Do a little research on the different types of modchips, and get a solderloss one if possible. Don't be afraid to lay down a little extra cash to get a good chip - after all, it will be enabling more than its money's worth in games.
posted by BlackLeotardFront at 12:29 PM on November 22, 2007

yeah, use caution. i now have a beautiful white brick after i botched my install of a wiip. i've done some soldering before, but this is finicky stuff, and i ended up ripping one of the pads off the pcb while trying to adjust the angle of a wire.

anyway, with a successful install and a flashable modchip (like the wiip) you would be very unlikely to have your wii go dead. at very worst i imagine it might stop due to an update for a little while, but the modchip community would be all over that and you'd have a firmware update to get you going again pretty fast.
posted by christy at 12:33 PM on November 22, 2007

Also, it really depends on how old your Wii is. I have one of the first ones from November last year, and so does a work colleague of mine. He got his modded not that long ago with the "wiikey", and from what I understand this particular chip doesn't actually go on the Wii per se, just the DVD drive, and reports to the Wii that everything is happy regardless of the media inserted, so the Wii iteself doesn't actually get modded.
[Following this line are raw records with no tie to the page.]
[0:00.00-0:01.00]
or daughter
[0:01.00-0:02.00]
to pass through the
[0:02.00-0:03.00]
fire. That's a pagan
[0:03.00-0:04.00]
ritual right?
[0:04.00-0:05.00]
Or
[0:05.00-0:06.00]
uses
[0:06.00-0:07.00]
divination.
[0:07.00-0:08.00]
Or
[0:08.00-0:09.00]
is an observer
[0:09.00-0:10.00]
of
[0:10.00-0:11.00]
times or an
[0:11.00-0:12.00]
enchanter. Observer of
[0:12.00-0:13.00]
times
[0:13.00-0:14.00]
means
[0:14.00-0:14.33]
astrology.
As a result, he can go online, do all the stuff he wants and doesn't have any worries, and I think it can be updated. He also mentioned there was a software program he downloaded and burned onto a disc that will let the Wii play DVDs and Divx burned discs as well. That might be of interest to me more than the playing of backups, as my kid's old enough now that wrecked discs due to carelessness are no longer an issue.

Note however this particular chip only works on the earlier models.
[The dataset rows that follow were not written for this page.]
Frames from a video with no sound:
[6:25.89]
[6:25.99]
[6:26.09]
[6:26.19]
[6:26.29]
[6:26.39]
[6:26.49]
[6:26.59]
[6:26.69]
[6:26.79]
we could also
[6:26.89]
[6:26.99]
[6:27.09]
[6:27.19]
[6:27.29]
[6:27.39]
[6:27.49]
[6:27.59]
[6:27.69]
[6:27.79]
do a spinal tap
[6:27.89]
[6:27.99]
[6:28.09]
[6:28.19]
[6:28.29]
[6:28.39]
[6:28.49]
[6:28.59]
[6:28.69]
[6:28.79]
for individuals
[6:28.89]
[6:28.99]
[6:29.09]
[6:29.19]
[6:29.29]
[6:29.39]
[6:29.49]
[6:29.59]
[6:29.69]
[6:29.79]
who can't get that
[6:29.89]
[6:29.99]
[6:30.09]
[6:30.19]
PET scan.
You may also want to check in your area to see if someone is doing this as a sideline semi-professionally. I'd much rather pay someone who solders all day long $40 to install the chip than take the risk of screwing it up with my rusty-ass soldering skills myself. Check Craigslist or similar.
posted by barc0001 at 12:42 PM on November 22, 2007

The last two wii updates have had warnings telling you before they start downloading that if you have a modded wii it will brick it. Then they give you the option of not performing the update. So it appears that it is possible to keep a modded wii indefinitely unless something comes out in an update that you must have.
posted by hindmost at 1:22 PM on November 22, 2007

Data point: We got our Wii chipped at a mom and pop game shop adjacent to a famous and huge shady open-air market, and it works a charm. We have a 1st generation Wii in the UK and have done several system updates with no problem. We dropped it off and picked it up after 2 hours (there were several other Wii owners in that day). You are welcome to email or PM me with any further questions.

We have this chip.
posted by By The Grace of God at 3:51 PM on November 22, 2007

I use the WiiKey (official, not a clone). Updates from Nintendo will not brick your Wii, but they may render the modchip useless.
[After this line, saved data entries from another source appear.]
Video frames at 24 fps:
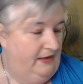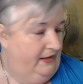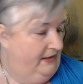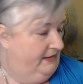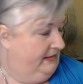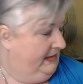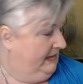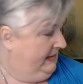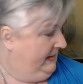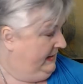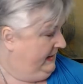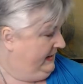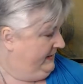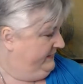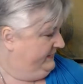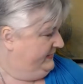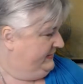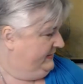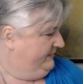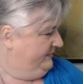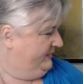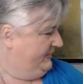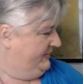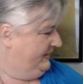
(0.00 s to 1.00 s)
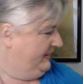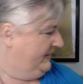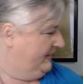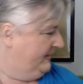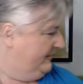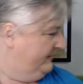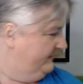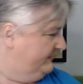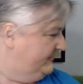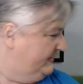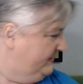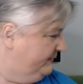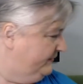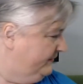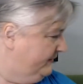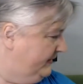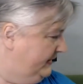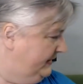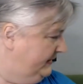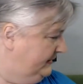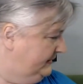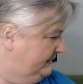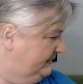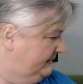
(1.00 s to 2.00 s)
Then I have something kind of
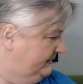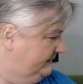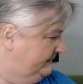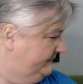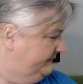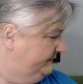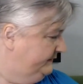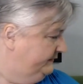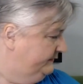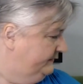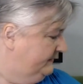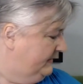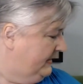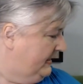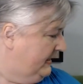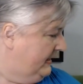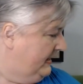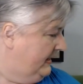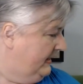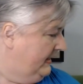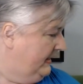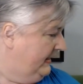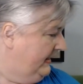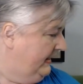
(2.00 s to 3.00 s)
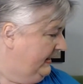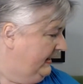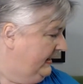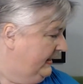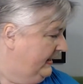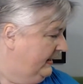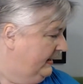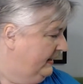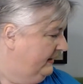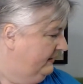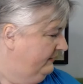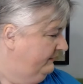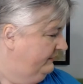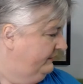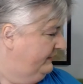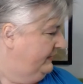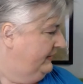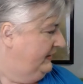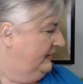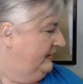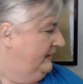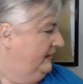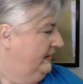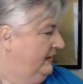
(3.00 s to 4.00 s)
different. I have
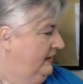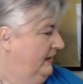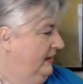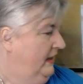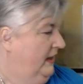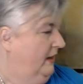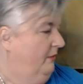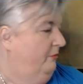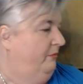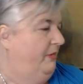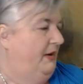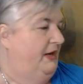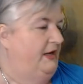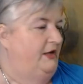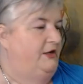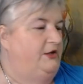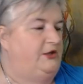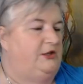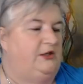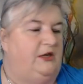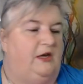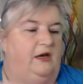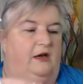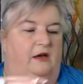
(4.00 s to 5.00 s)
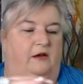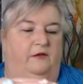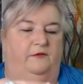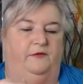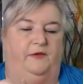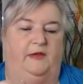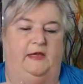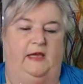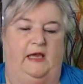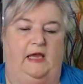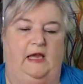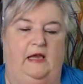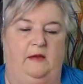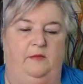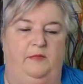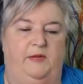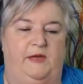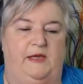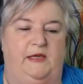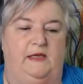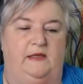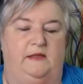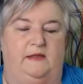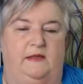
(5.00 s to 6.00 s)
a bunch of game
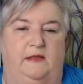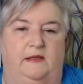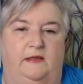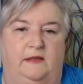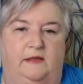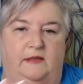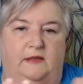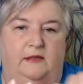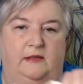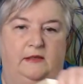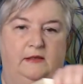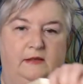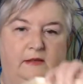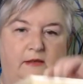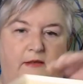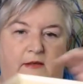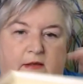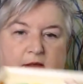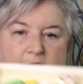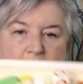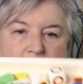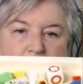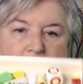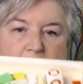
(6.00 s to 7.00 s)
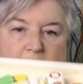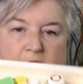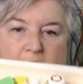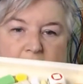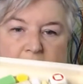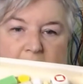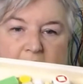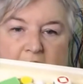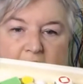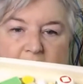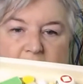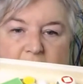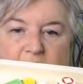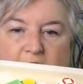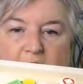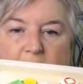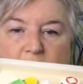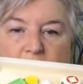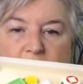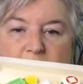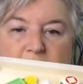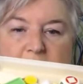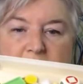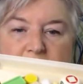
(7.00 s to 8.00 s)
pieces that I
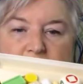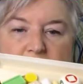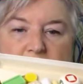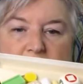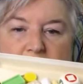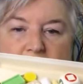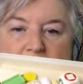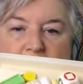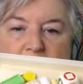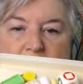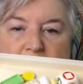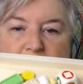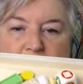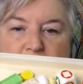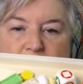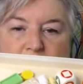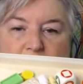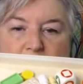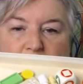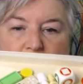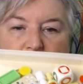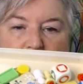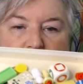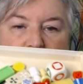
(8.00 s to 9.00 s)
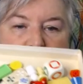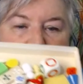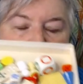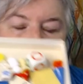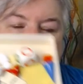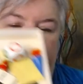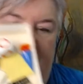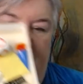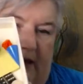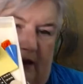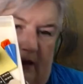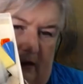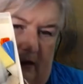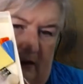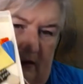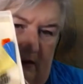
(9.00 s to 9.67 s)
thought would be really cute for crafting.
So far, the copy protection mechanisms have been built into the games (Super Mario Galaxy provided the first real hurdle) but the firmware on the chip can be updated. There is currently a beta build of the firmware available that solves the SMG issue (at least for most people, some people are still having issues).

I highly recommend it. I don't advocate piracy, but the quality of a lot of the Wii games have been so hit and miss that I'm happy to try before I buy and backup the games I really do enjoy (particularly GHIII. The original disc has already been having issues. Happy I have a backup).

For the record, I'm using the latest Wii firmware and I haven't had any issues with older backups, gamecubes games and original media. The WiiKey disables itself when original media is inserted (which is why bricking is highly unlikely).
posted by purephase at 8:06 PM on November 22, 2007

Response by poster: thanks guys, the wiikey seems pretty good.
for the record: I have a first generation wii, i got it a week after it came out in germany.
posted by freddymetz at 10:19 PM on November 22, 2007

If you have an early enough Wii (G2A or G2B revision), no problem. I didn't realize that I had a G2C until I'd already bought the chip and funky little tri-wing screwdriver to open it up...and found that no, a Wiikey wouldn't work with that revision.

So...if you can get your hands on the screwdriver and take a look before you buy, it's all good.

One other thing...this is some very delicate soldering. Not something for a beginner. If you've got an early enough Wii, though, I'm sure it's all good.